Robinette talks to the woman's husband to try to get him to roll, but he won't speak against his chief. Nonetheless, they arrest the chief on charges of Criminal Facilitation 2 (40'). He gets a lawyer, too, and they tell the police what we've suspected: he has diplomatic immunity. They kick him loose until they can get a better case.
Stone and Robinette discuss taking the case before the World Court at the UN, but then Schiff calls them in and introduces them a the legal attache from the Nigerian embassy in DC. The attache is disgusted with the tribal chief, and wants to dissociate him from the Nigerian diplomatic contingent.
The ADAs and the attache meet with the driver and pressure him by suggesting they will extradite him to Nigeria where he will face trial and a certain death sentence. He then decides to roll on the chief. They also make a deal with Marietta to roll.
At the chief's trial (52'), they catch the original victim's husband in a lie -- he knew the driver even though he said earlier he didn't -- and he produces a letter from his wife saying the chief said she just had to do what that other swallower had done. This is the evidence they need to link the chief directly to the smuggling ring.
It becomes time for the verdict, but the chief is nowhere to be found. He's flown to Nigeria. They check the travel papers, and learn the Nigerian legal attache authorized them, in order to prosecute him in Nigeria, using the court record from America. Stone angrily confronts the attache and they discuss justice.

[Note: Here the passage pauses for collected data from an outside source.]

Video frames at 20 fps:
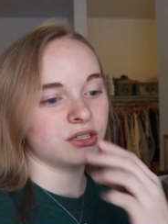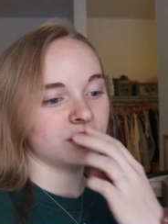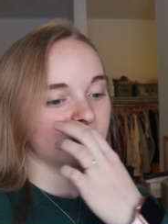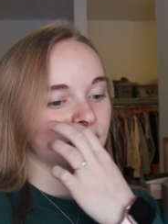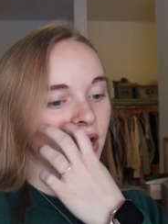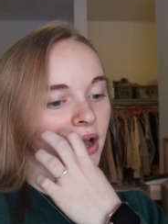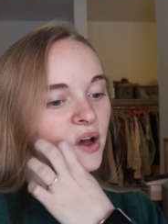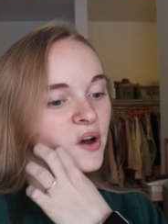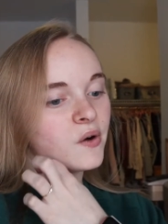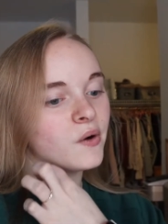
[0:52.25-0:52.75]

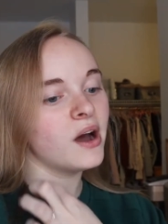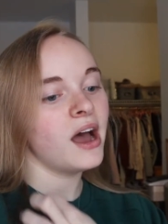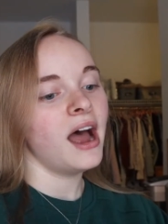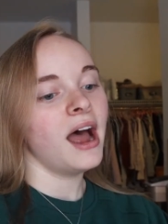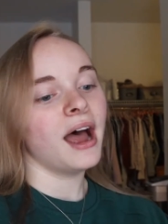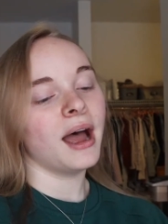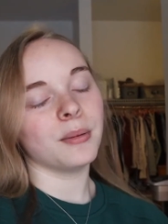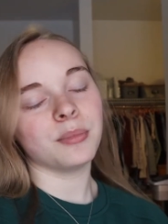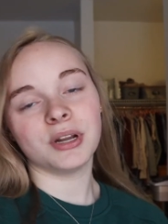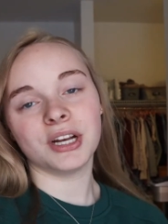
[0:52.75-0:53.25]
So
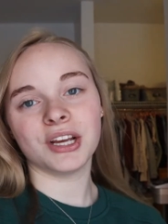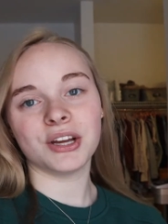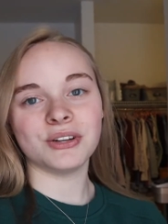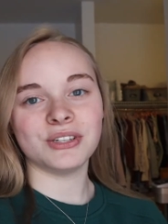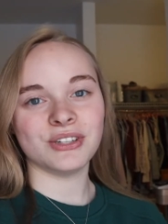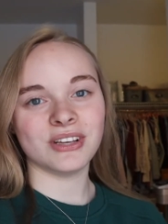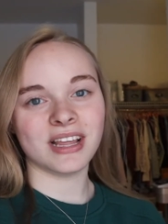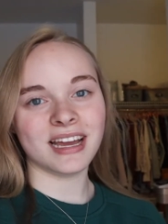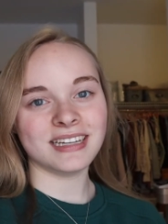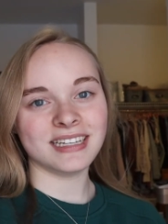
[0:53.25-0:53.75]
I'm gonna go
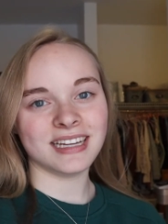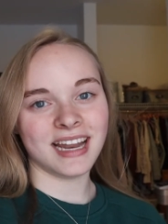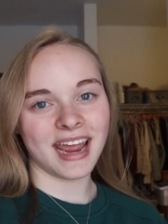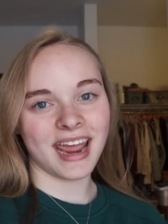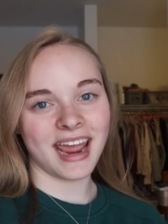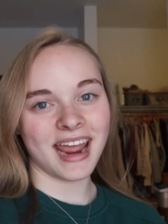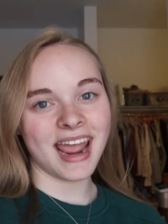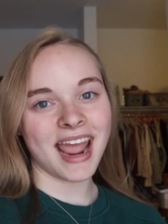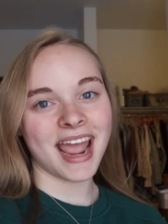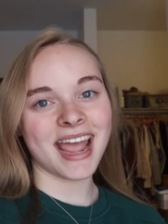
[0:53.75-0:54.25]
do that
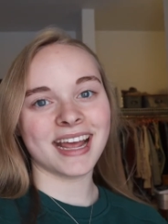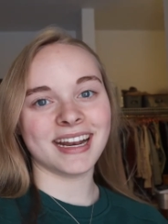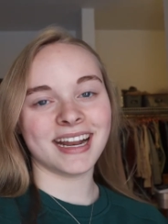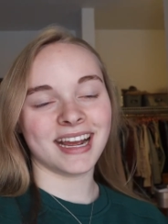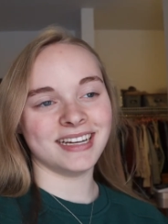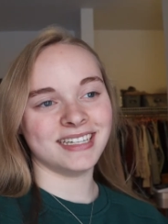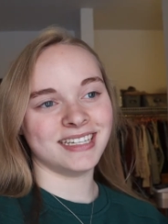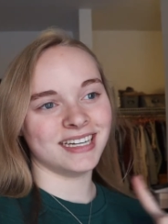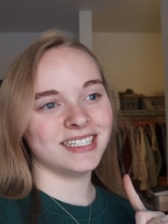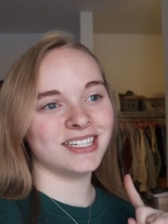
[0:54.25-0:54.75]
today and
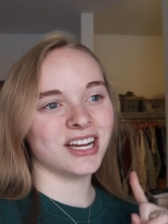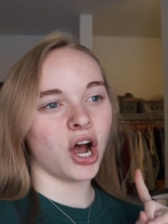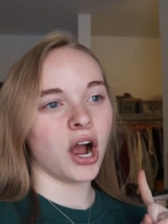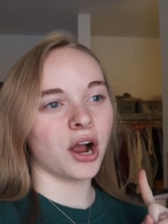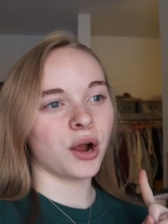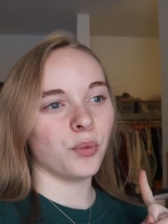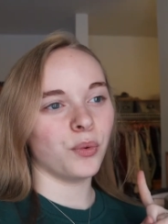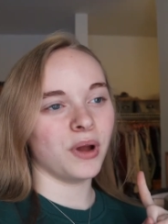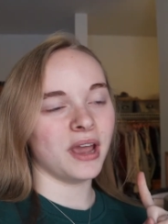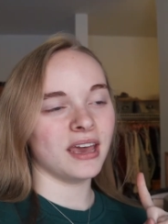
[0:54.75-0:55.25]
I did
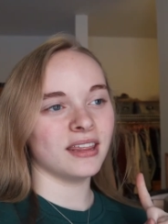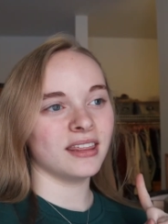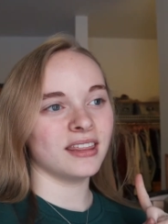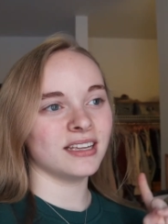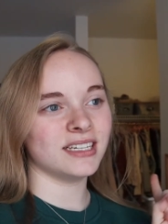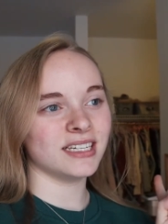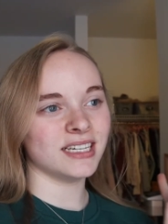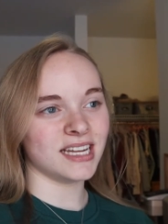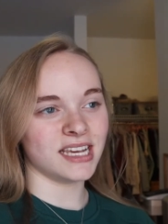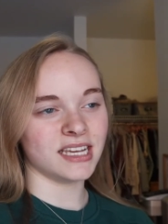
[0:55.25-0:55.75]
talk with
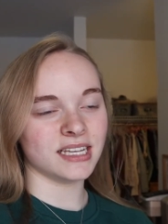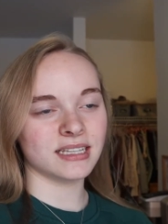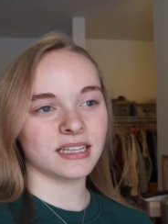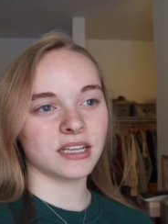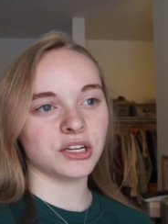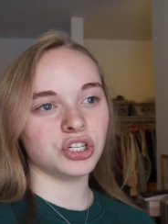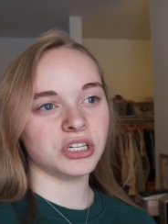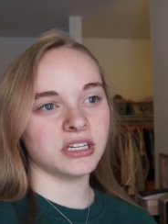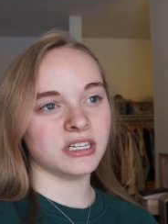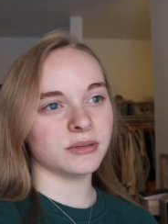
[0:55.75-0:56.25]

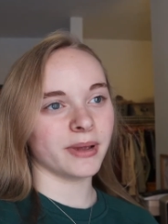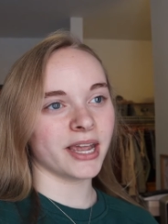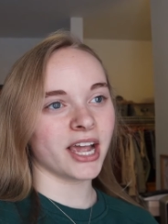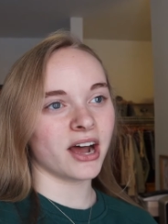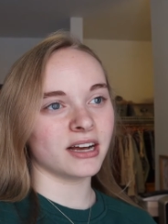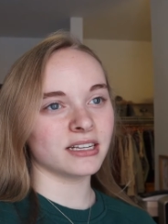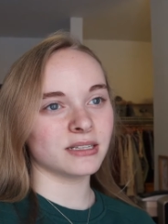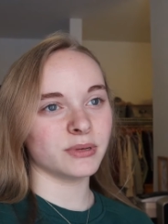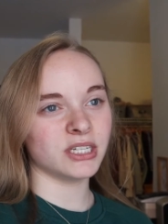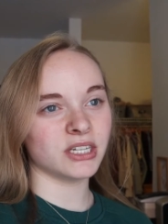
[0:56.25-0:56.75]
Denise, she's my
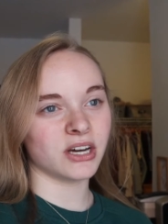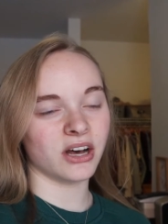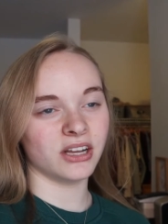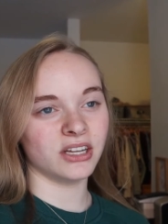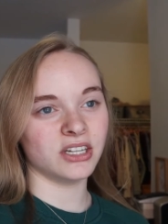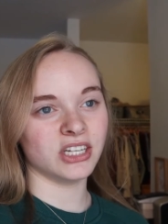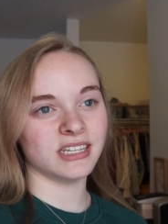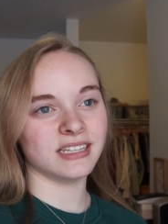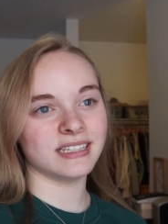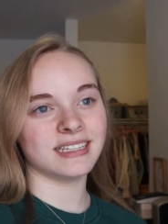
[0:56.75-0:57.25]

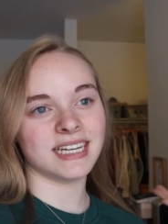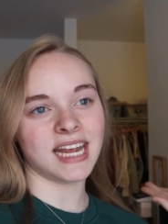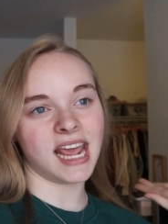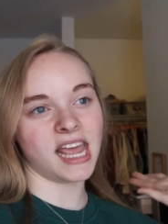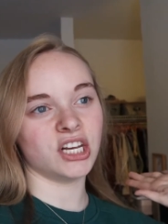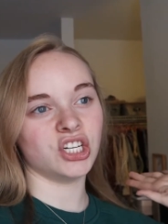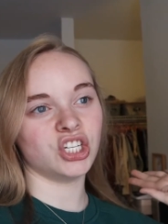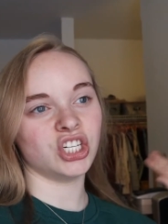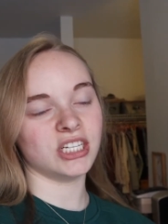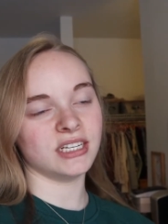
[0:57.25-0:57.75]
cosmetologist
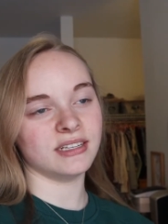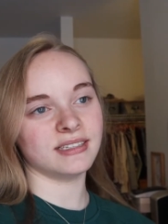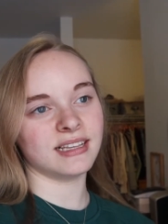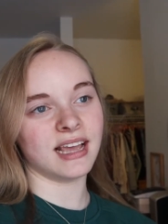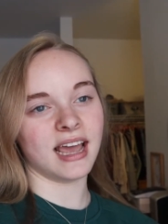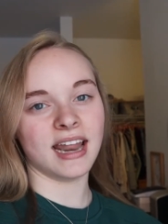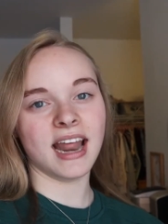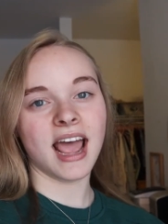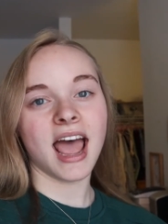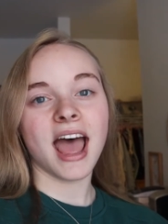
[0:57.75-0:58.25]
and she
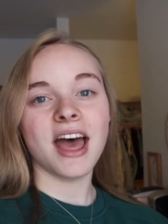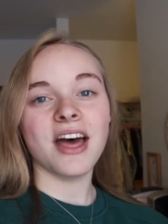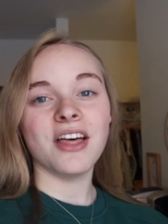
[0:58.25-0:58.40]
said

Casting notes: The Nigerian chief is played by Wendell Pierce, and the legal attache is played by Roscoe Lee Brown, a recognizable character actor who has been around forever.
Character background: Briscoe mentions he has a 17-year-old daughter who comes up from Florida every summer. He also talks wistfully about the days when he could sweettalk women, too, over "two cuba libres."
This is the 275th episode summary I've written about the original series -- only 50 more to go!